Connect Chapter 28 (Mainframe Security) with this chapter. Describe how each of the following security controls interacts with DR:

a) RACF profiles: After failover to the DR site, are RACF profiles available? How are they replicated? What happens if the RACF database on the DR site is out of sync with the primary?

b) Data encryption (ICSF): Encrypted datasets at the primary site are replicated to the DR site. What key management considerations apply? What happens if the DR site doesn't have the correct ICSF keys?

c) Network security: The DR site has different IP addresses. How does this affect firewall rules, VPN tunnels, and external partner connectivity? How do you keep DR network security synchronized with production?

d) Audit trail continuity: During and after a DR failover, how do you maintain a complete audit trail? Are there gaps in SMF data during the failover window?

D3. Capacity Planning and DR Intersection

Connect Chapter 29 (Capacity Planning) with this chapter.

a) If your DR site has 60% of production capacity, what workload management decisions do you need to make after failover? Which workloads do you prioritize and which do you defer?

b) Your capacity plan shows that production will grow 15% per year. Your DR site was sized to handle 100% of today's production workload. In how many years will the DR site be unable to handle a full failover? What are your options?

c) During a DR test, you discover that the DR site's storage subsystem can handle the I/O rate for online transactions but not for online + batch simultaneously. What does this tell you about your DR batch strategy? What alternatives exist?
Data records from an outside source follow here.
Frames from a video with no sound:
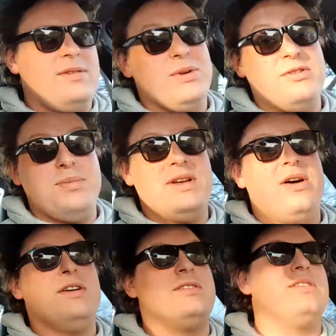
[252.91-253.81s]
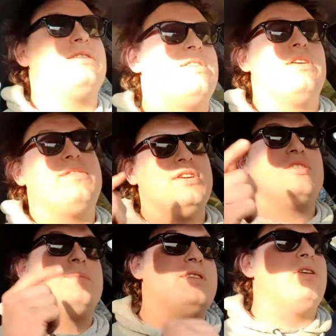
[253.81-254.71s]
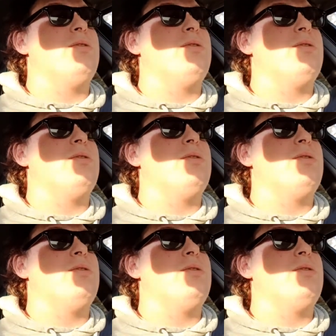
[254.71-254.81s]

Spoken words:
which will be nice, because I've got a few jobs to do on the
Part E: Reflection Questions

E1. Kwame Mensah says: "A DR plan that's been tested once is a dangerous source of false confidence." Explain what he means. How many times should a DR plan be tested before you have reasonable confidence in it? Is there a point of diminishing returns?

E2. Sandra Chen says: "Our biggest DR risk isn't technology. It's people." Describe three specific people-related DR risks that technology cannot address. For each, propose a mitigation strategy.

E3. This chapter argues that data corruption is the most dangerous failure mode because it replicates through synchronous mirroring. Design a defense-in-depth strategy against data corruption that includes at least five layers of protection. For each layer, explain what class of corruption it defends against and what it doesn't cover.

E4. Consider the ethical dimension of DR planning. A hospital and a social media company both have a 4-hour RTO. Are these equivalent from a business continuity perspective? From a societal perspective? Should regulatory requirements for DR be proportional to the societal impact of the service being protected?

E5. You're the DR architect, and you've discovered that the organization's DR plan hasn't been tested in three years due to budget constraints and organizational inertia. The plan was valid when last tested, but the production environment has changed significantly. Management is resistant to funding a DR test because "it's disruptive and expensive." Write a memo (one page) to the CTO making the case for an immediate DR test. Include risk quantification, regulatory exposure, and a proposed test approach that minimizes disruption.